### What this task involves
The lines running from the one that contains "Speaker 2: into any bank account" to the end of the records below are what to reproduce, exactly and without pictures.

### Records to process
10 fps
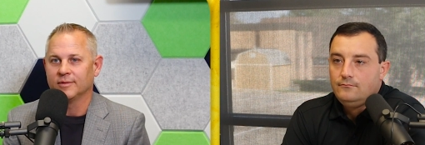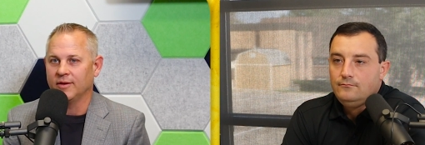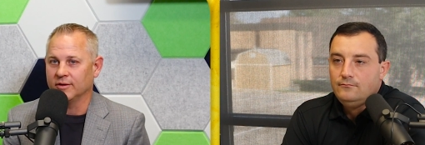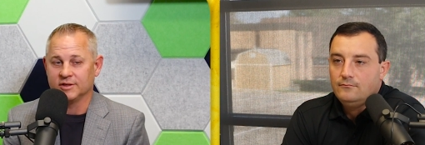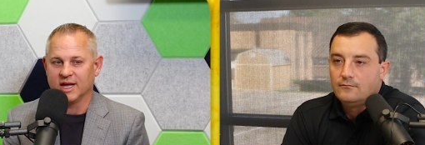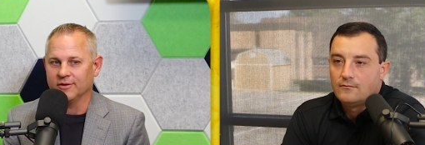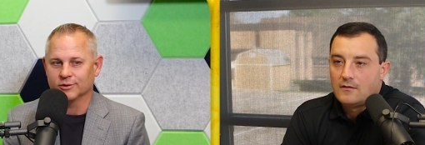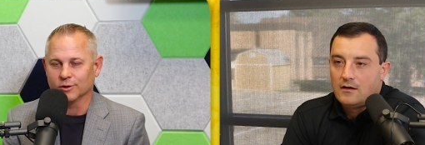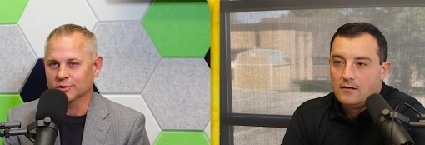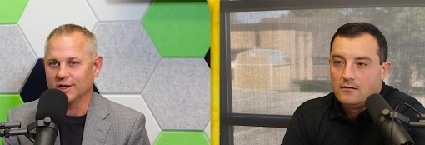Speaker 1: And they're getting their
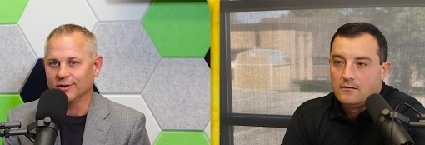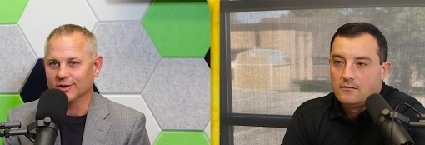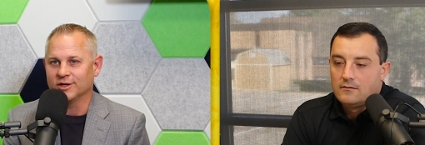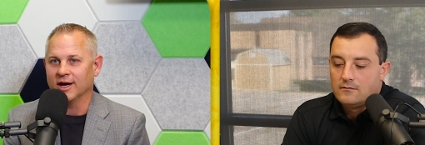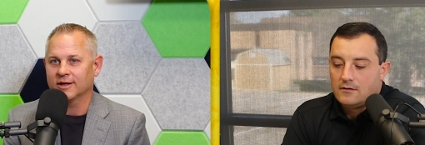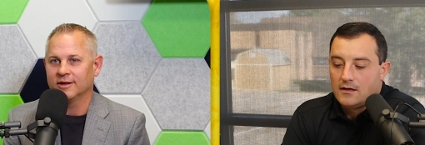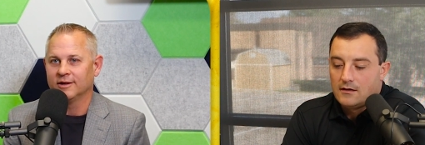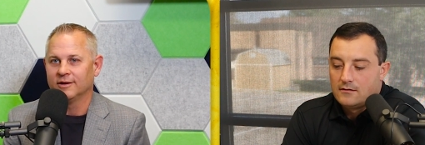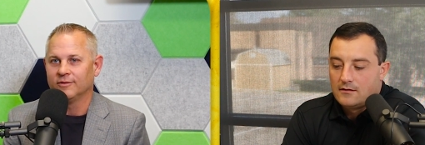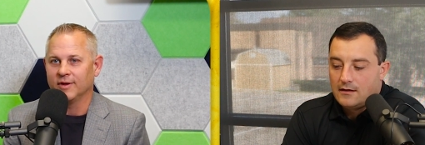social security check. Yeah.
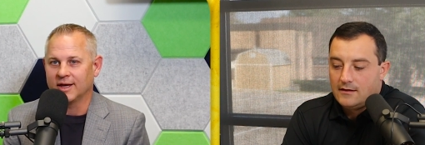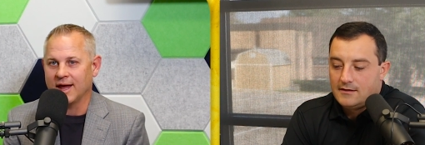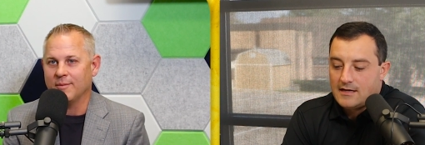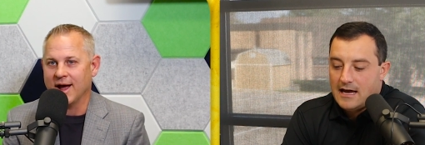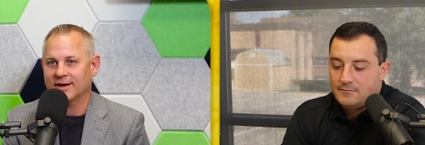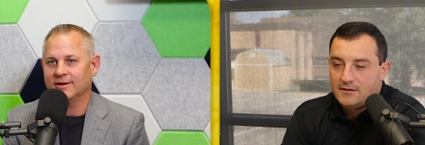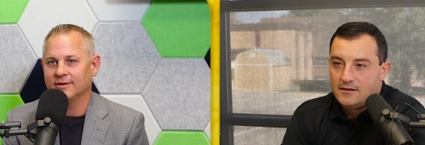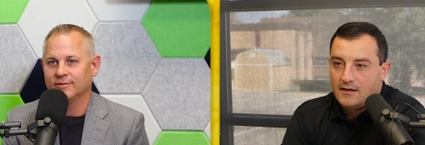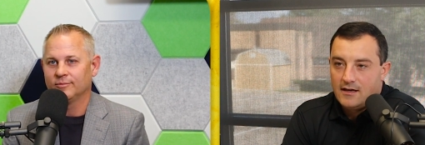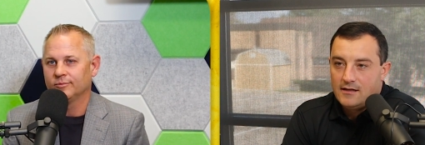They, they, came tapped
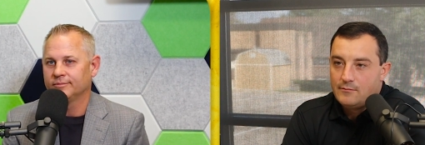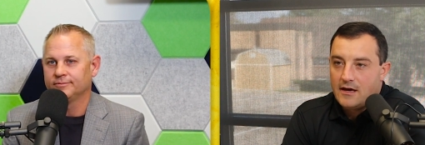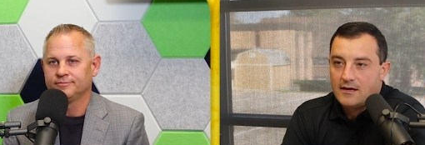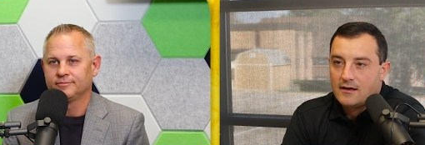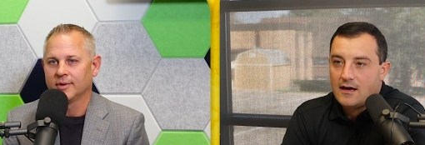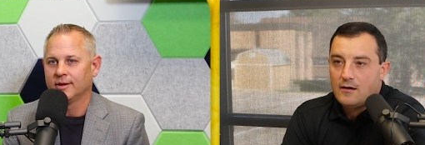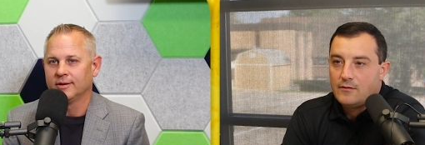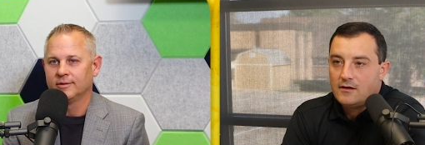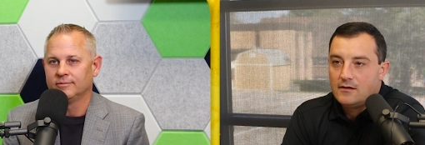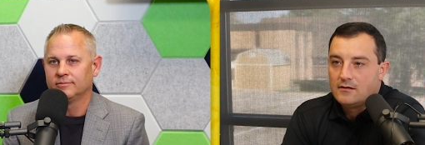
Speaker 2: into any bank account
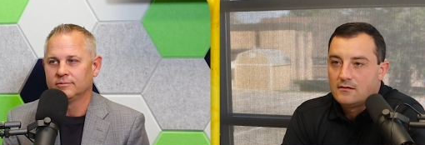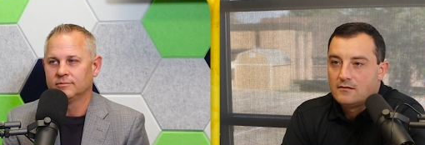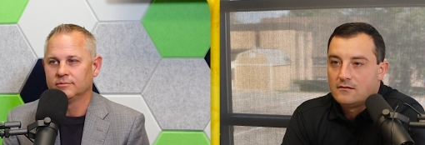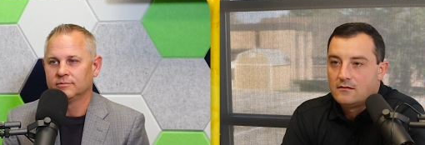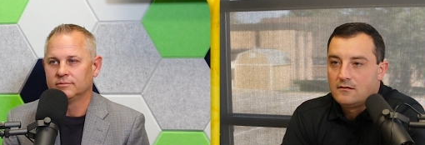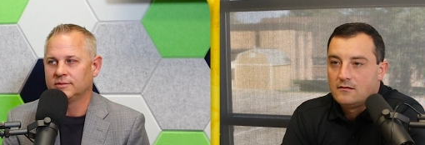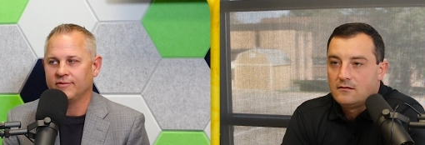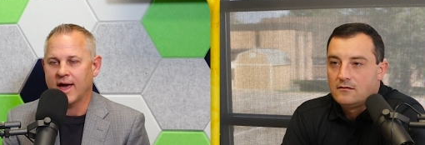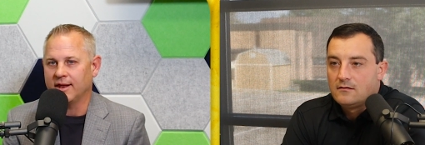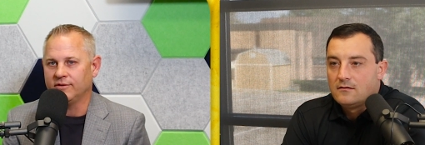money.
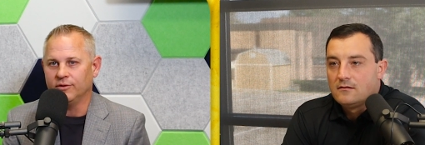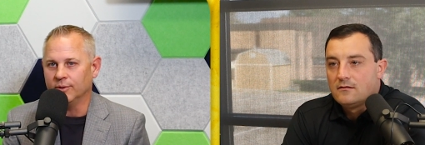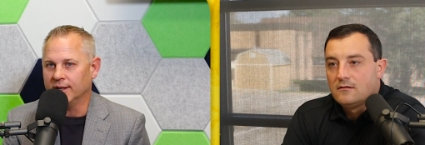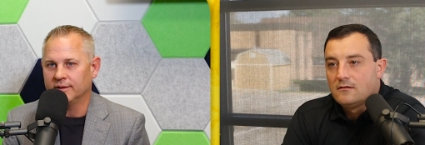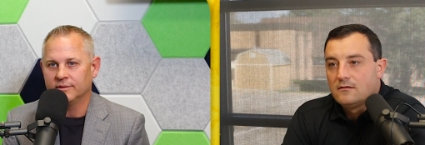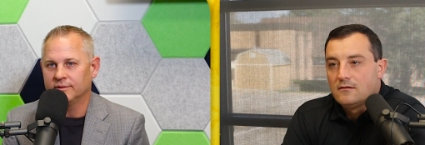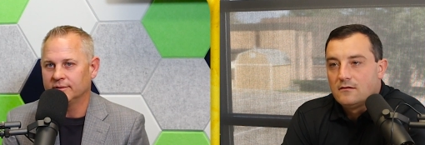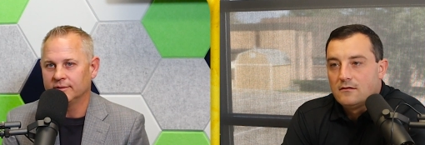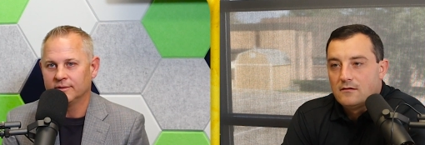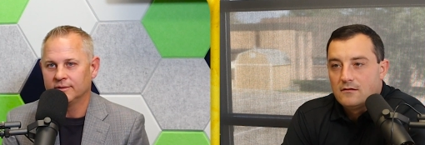
Speaker 1: They've added to it.
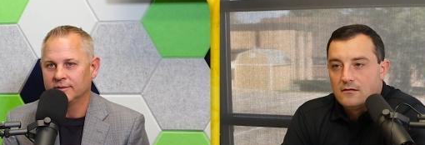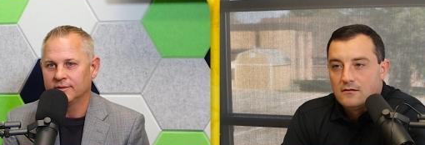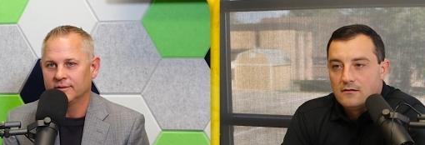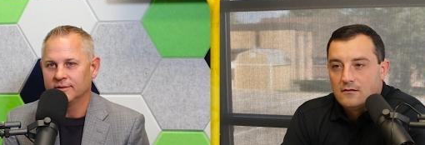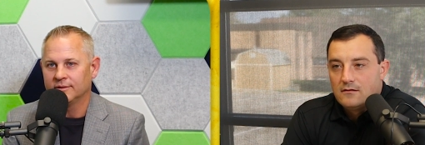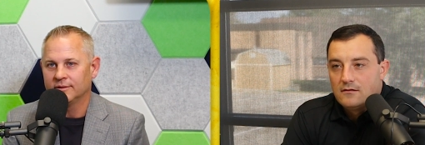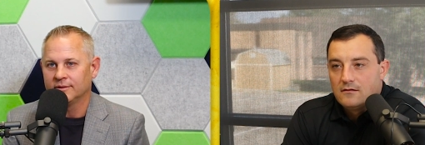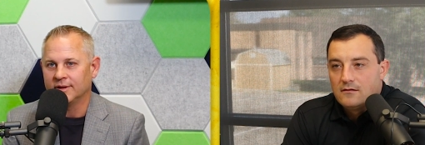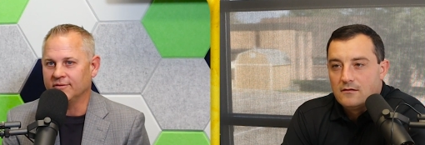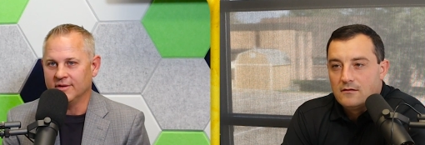
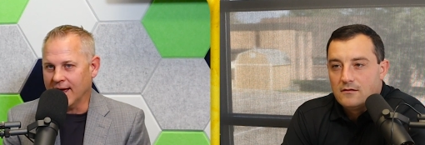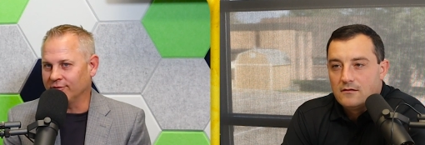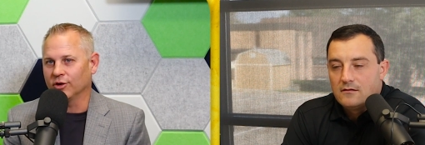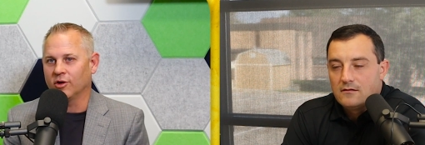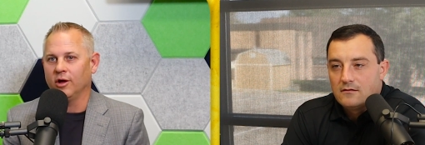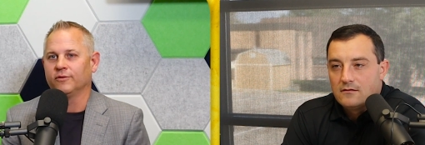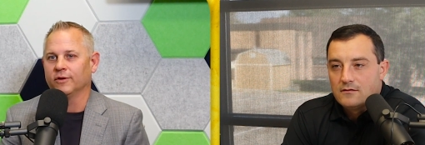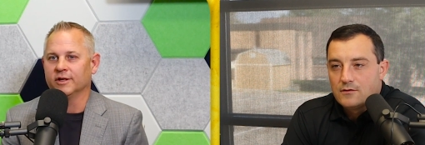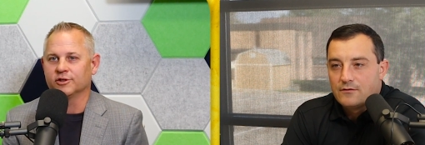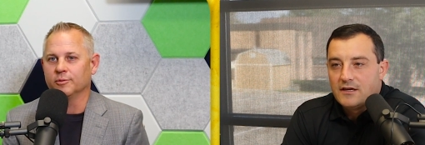They've never called
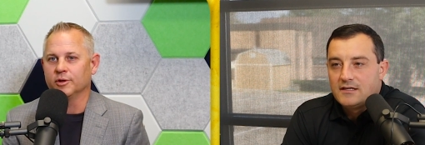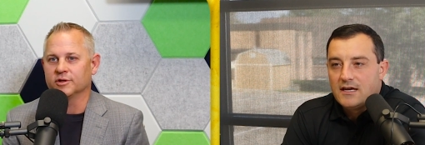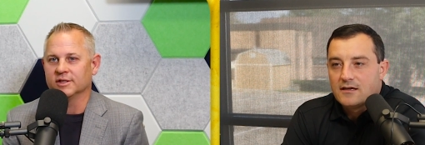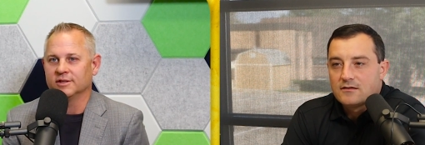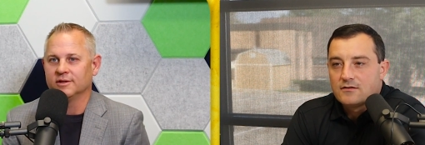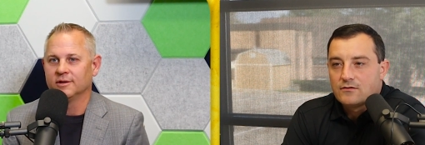for so were they taking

### Result
Speaker 2: into any bank account
money.
Speaker 1: They've added to it.
They've never called
for so were they taking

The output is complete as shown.